Metadata-Version: 2.1
Name: elastipy
Version: 0.2.1
Summary: A python wrapper to make elasticsearch queries and aggregations more fun.
Home-page: https://github.com/netzkolchose/elastipy/
Author: netzkolchose
Author-email: s.berke+elastipy@netzkolchose.de
License: Apache 2.0
Description: ## elastipy
        
        [![Build Status](https://travis-ci.com/netzkolchose/elastipy.svg?branch=development)](https://travis-ci.com/netzkolchose/elastipy)
        [![Coverage Status](https://coveralls.io/repos/github/netzkolchose/elastipy/badge.svg?branch=development)](https://coveralls.io/github/netzkolchose/elastipy?branch=development)

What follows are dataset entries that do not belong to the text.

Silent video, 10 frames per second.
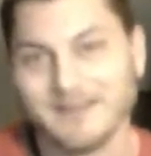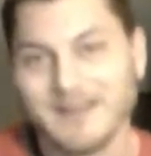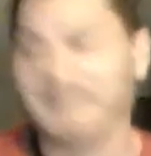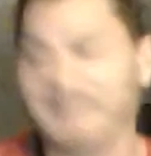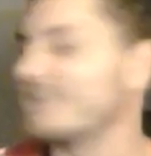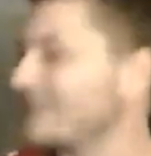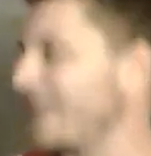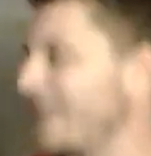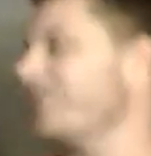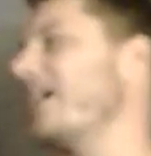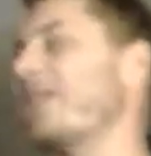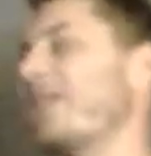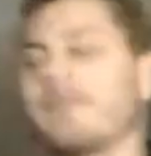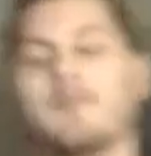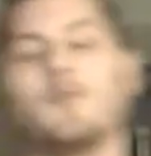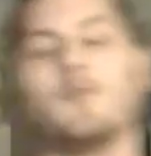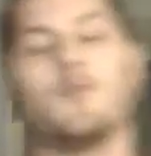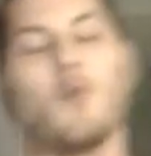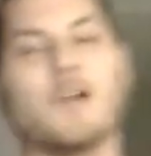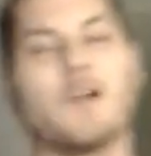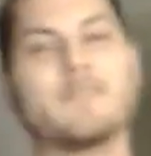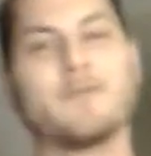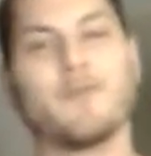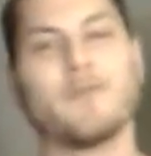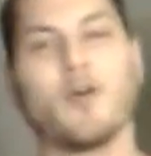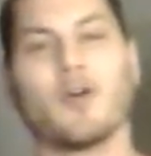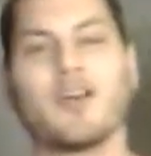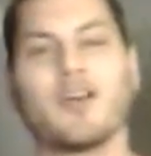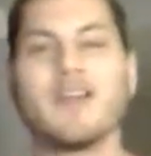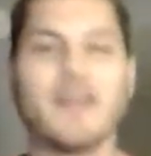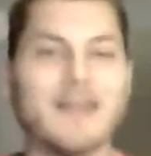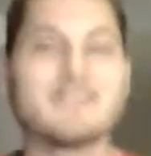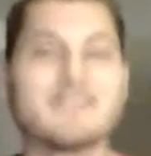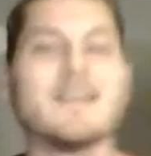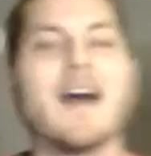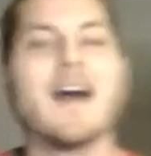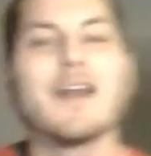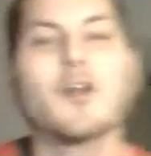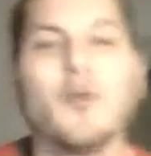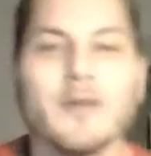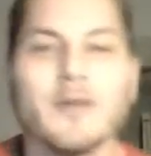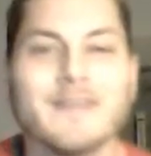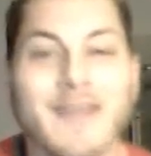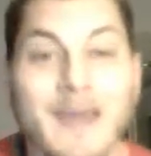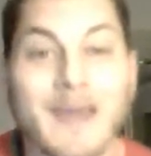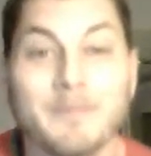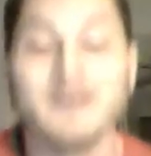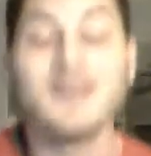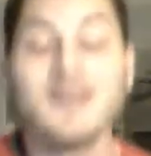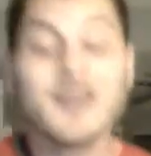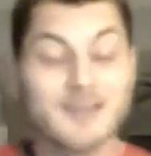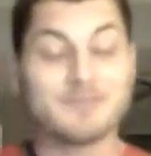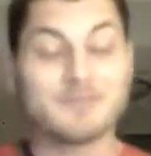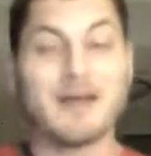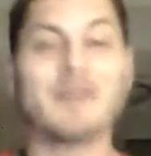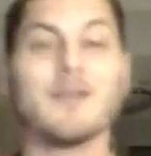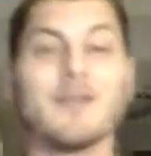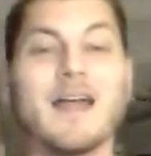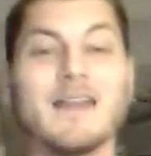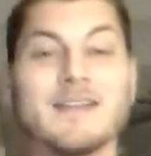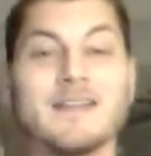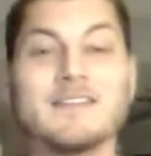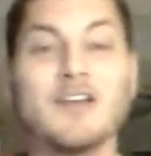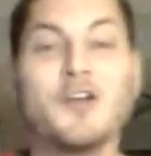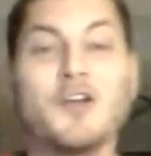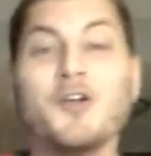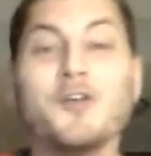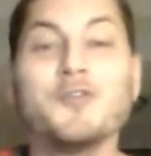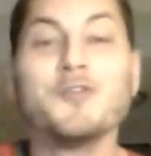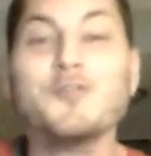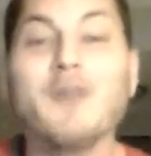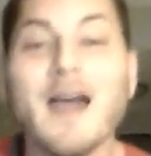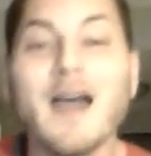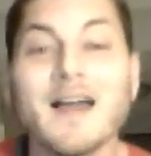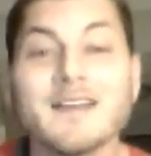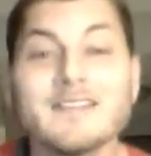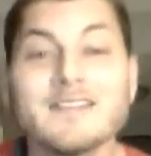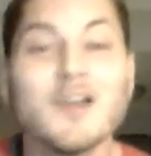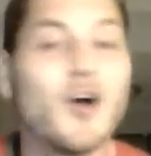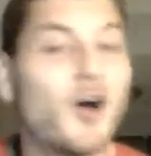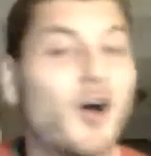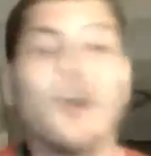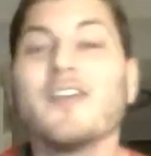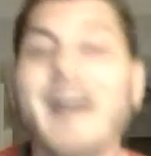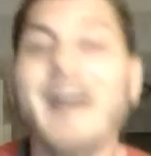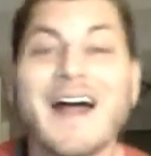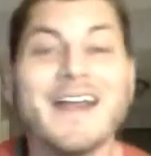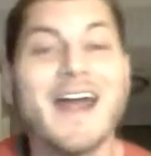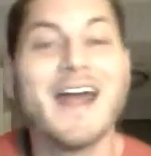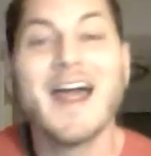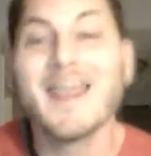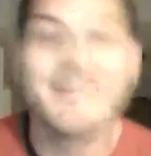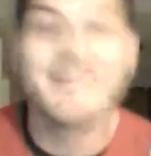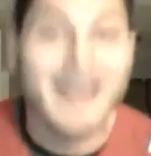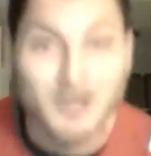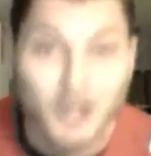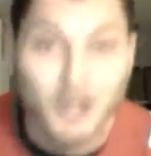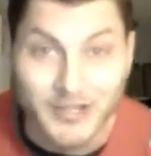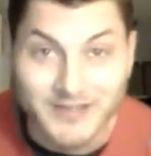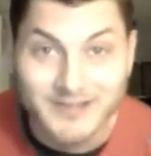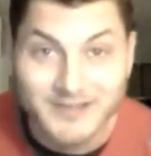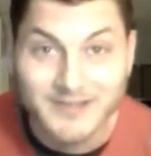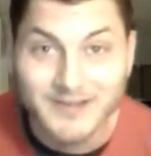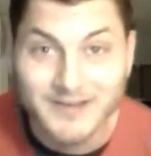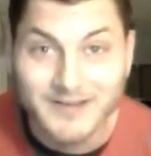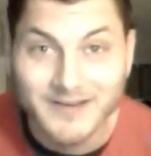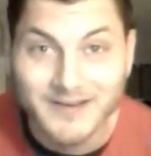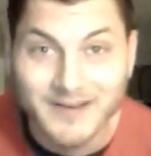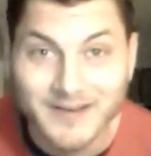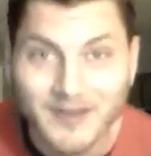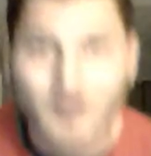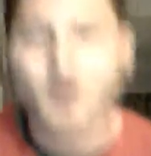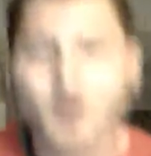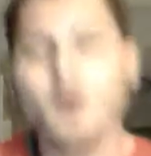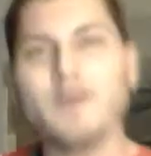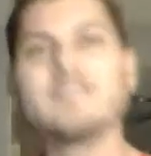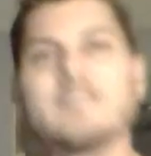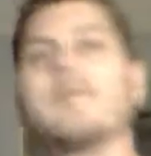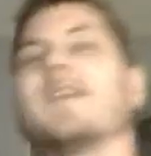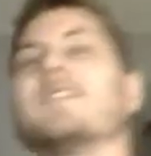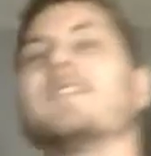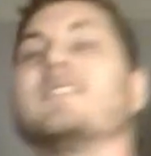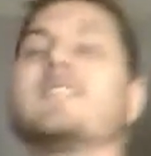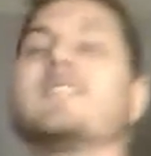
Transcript: It's never happened once before. It's not going to happen. Because bottom line is, you guys are not that good. Always in the beginning of the season, I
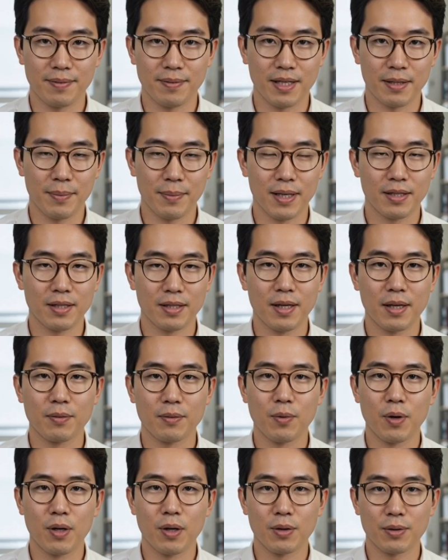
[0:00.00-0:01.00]
It bounces
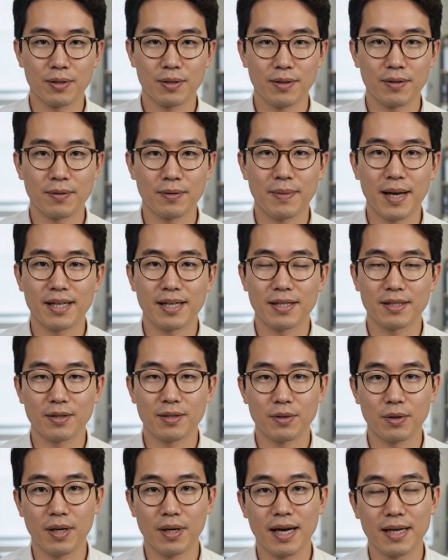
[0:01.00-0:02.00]
off walls, passes
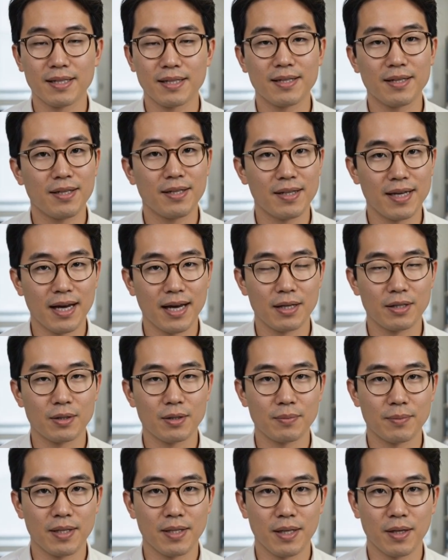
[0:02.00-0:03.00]
through glass, scatters
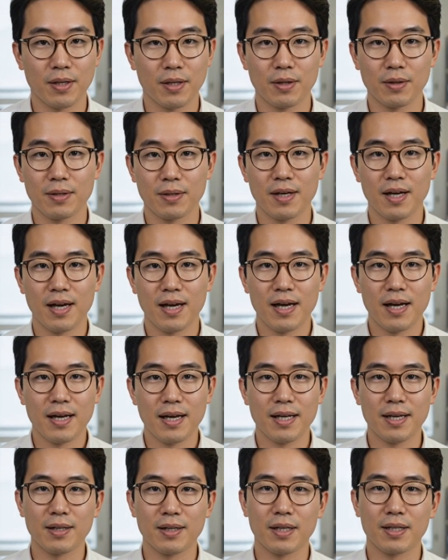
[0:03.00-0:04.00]
through materials,
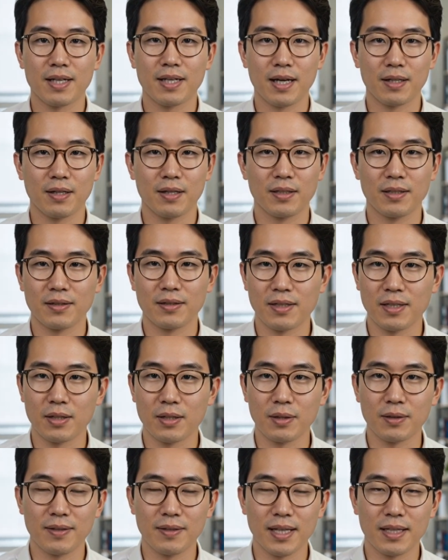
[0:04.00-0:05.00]
and creates hundreds of
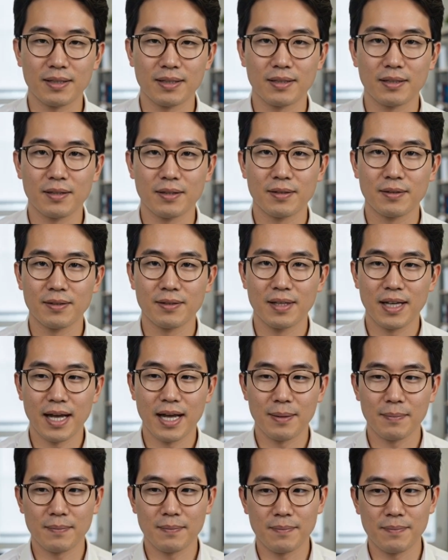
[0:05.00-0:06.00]
subtle effects.
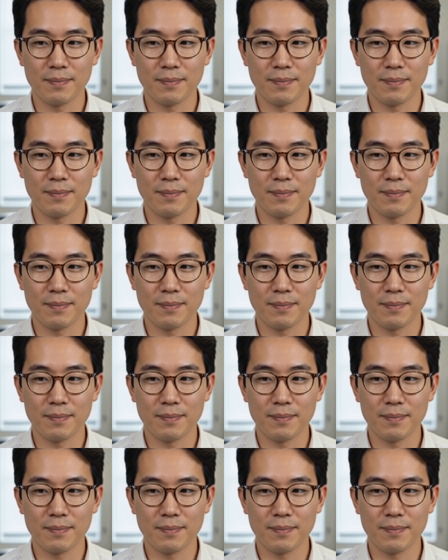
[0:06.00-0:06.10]
Game.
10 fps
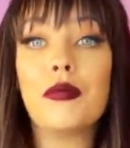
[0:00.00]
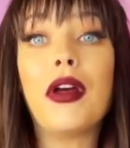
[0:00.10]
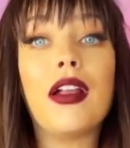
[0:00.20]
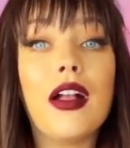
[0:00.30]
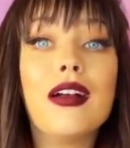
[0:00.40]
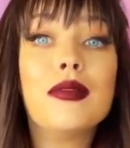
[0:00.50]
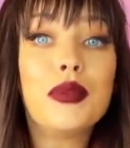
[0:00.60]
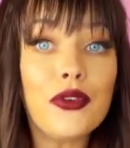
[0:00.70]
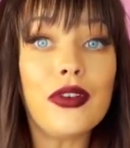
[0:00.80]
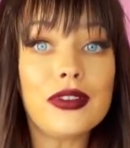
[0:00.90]
But
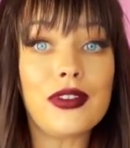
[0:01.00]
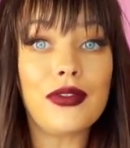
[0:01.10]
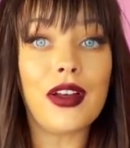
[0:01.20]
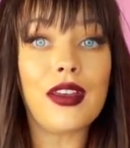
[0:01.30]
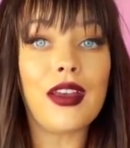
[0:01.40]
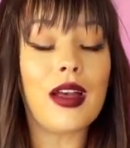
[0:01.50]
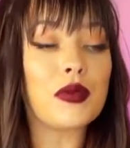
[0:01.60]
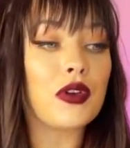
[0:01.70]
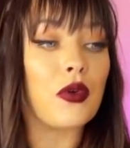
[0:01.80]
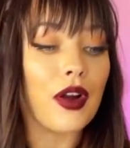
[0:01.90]
Pluto's in fucking
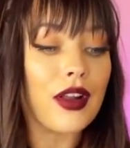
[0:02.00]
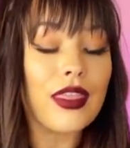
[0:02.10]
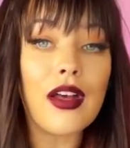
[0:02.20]
Capricorn.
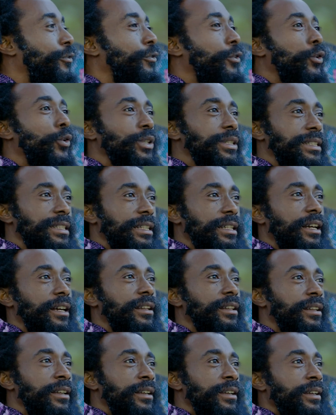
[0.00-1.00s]
voting,
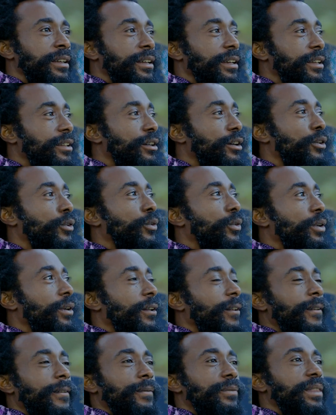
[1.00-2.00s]
and you know,
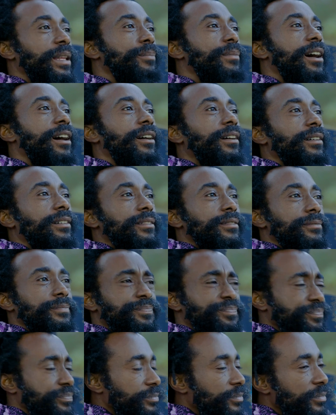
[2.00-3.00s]
them.
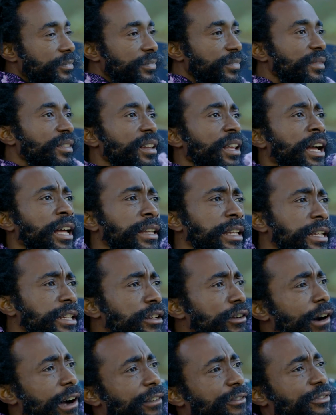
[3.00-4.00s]
And then
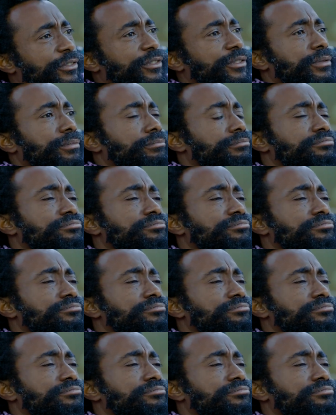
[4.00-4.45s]
you have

        [![Documentation Status](https://readthedocs.org/projects/elastipy/badge/?version=latest)](https://elastipy.readthedocs.io/en/latest/?badge=latest)
        
        A python wrapper to make elasticsearch queries and aggregations more fun.
        
        Lean more at [readthedocs.io](https://elastipy.readthedocs.io/en/latest/).
        
        Actually i'm just learning this stuff and have the following requests:
        - some generic convenient data access to nested bucketed aggregations and such
        - the IDE/auto-completion should help a bit/lot with all the elasticsearch parameters
        
        
        #### contents
        
        - [installation](#installation)
        - [requirements](#requirements)
        - quickref
            - [aggregations](#aggregations)
            - [metrics](#nested-aggregations-and-metrics)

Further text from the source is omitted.